The 9,699 smokers used as subjects were drawn from one population-based case-control study and 3 cohort studies: EAGLE (case-control, Italy); Alpha-Tocopherol Beta-Carotene Cancer Prevention study (ATBC, cohort, Finland); Prostate, Lung, Colon, Ovary screening trial (PLCO, cohort, United States); and Cancer Prevention Study II (CPS-II, cohort, United States). All subjects were of European ancestry. The study included 3 main histologic subtypes, that is, adenocarcinoma, squamous cell, small cell lung cancer, and a small number of other lung cancer subtypes. Subjects were genotyped with the use of Illumina 1M, 610QUAD, 550K, and 317K+240S HumanHap arrays.

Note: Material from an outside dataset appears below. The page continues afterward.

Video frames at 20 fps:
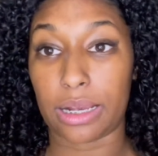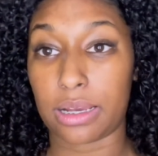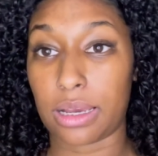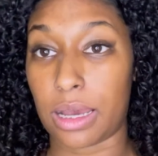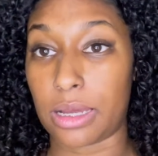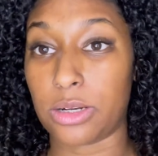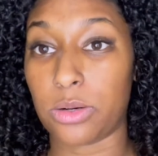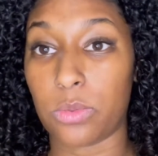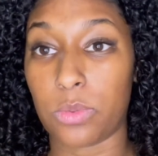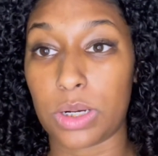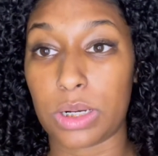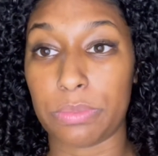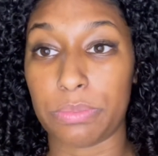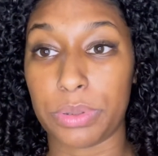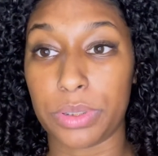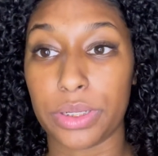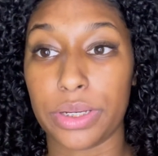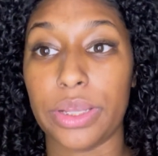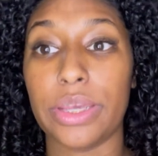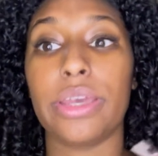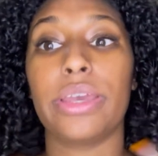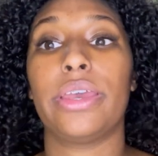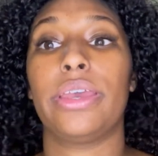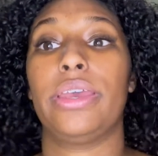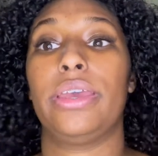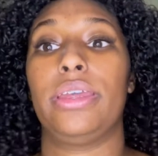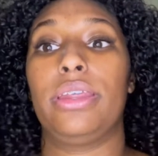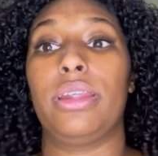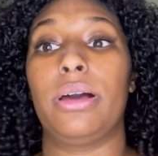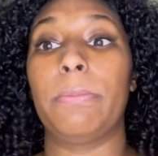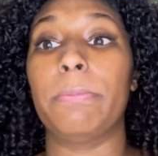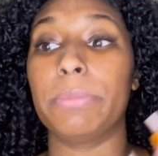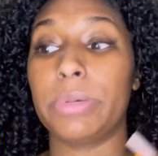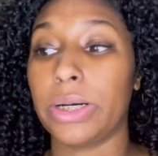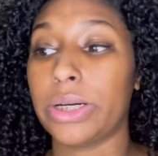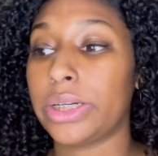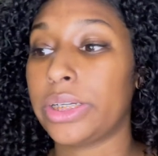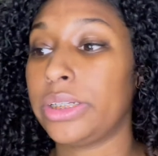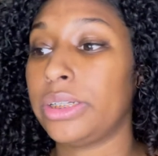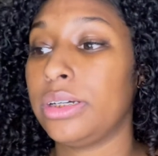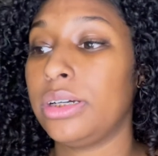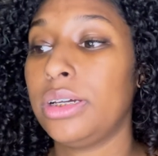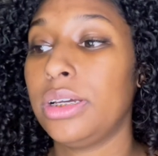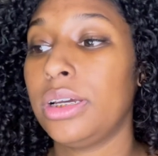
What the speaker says: I don't want to put it in a bun,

The distribution of subjects by histology, smoking status, and genotyping platforms is listed in Supplementary Table S6. The details of quality control were reported previously (9). To summarize in brief, SNPs with missing rate .5%, Hardy-Weinberg equilibrium P, 10−7 in controls, and minor allele frequency less than 5% were excluded. Subjects were removed if they were the outliers in the ancestry plots, had high missing genotype rates, or were duplicates or relatives of other subjects. The genomic control λ values were 1.03, 1.03, 1.01, and 1.01 in EAGLE, PLCO, CPS-II, and ATBC, respectively, suggesting no significant hidden population substructure or unadjusted confounding factors.
Replication Samples
UK1.
Cases with pathologically confirmed squamous cell were ascertained through the Genetic Lung Cancer Predisposition Study (GELCAPS), genotyped using HumanHap550. All subjects were British residents and self-reported to be of European Ancestry. Control subjects were from the 1958 Birth cohort. The genomic control λ value was 1.03. Details on the quality control procedures have been previously reported (8).
UK2.
In UK2 (8, 15) cases of lung cancer were ascertained through GELCAPS. The 933 healthy smoking individuals included in the analysis are part of the National Cancer Research Network genetic epidemiological studies (1,497 men, 1,539 women; mean age 61 years, SD 11), the National Study of Colorectal Cancer (NSCCG; 1999–2006; n = 541), GELCAPS (1999–2004; n = 1,520); and the Royal Marsden Hospital Trust/Institute of Cancer Research Family History and DNA Registry (1999–2004; n = 975). These control subjects were the spouses or unrelated friends of patients with malignancies. None had a personal history of malignancy at time of ascertainment. All were British residents and self-reported to be of European ancestry. Subjects were genotyped using Illumina Infinium custom array.
Texas.
Case-control study of subjects of European ancestry, including lung cancer cases newly diagnosed at the University of Texas MD Anderson Cancer Center since 1991 and controls from the Kelsey-Seybold clinics (the genome-wide association studies included only smokers and cases with non-small cell lung cancer). Controls were frequency matched to cases according to their smoking behavior, age, ethnicity, and sex. Former smoking controls were further frequency matched to former smoking cases according to the number of years since smoking cessation. Subjects were genotyped with the Illumina HumanHap300 chip. The genomic control λ value was 1.03. Details on the quality control procedures have been previously reported (5).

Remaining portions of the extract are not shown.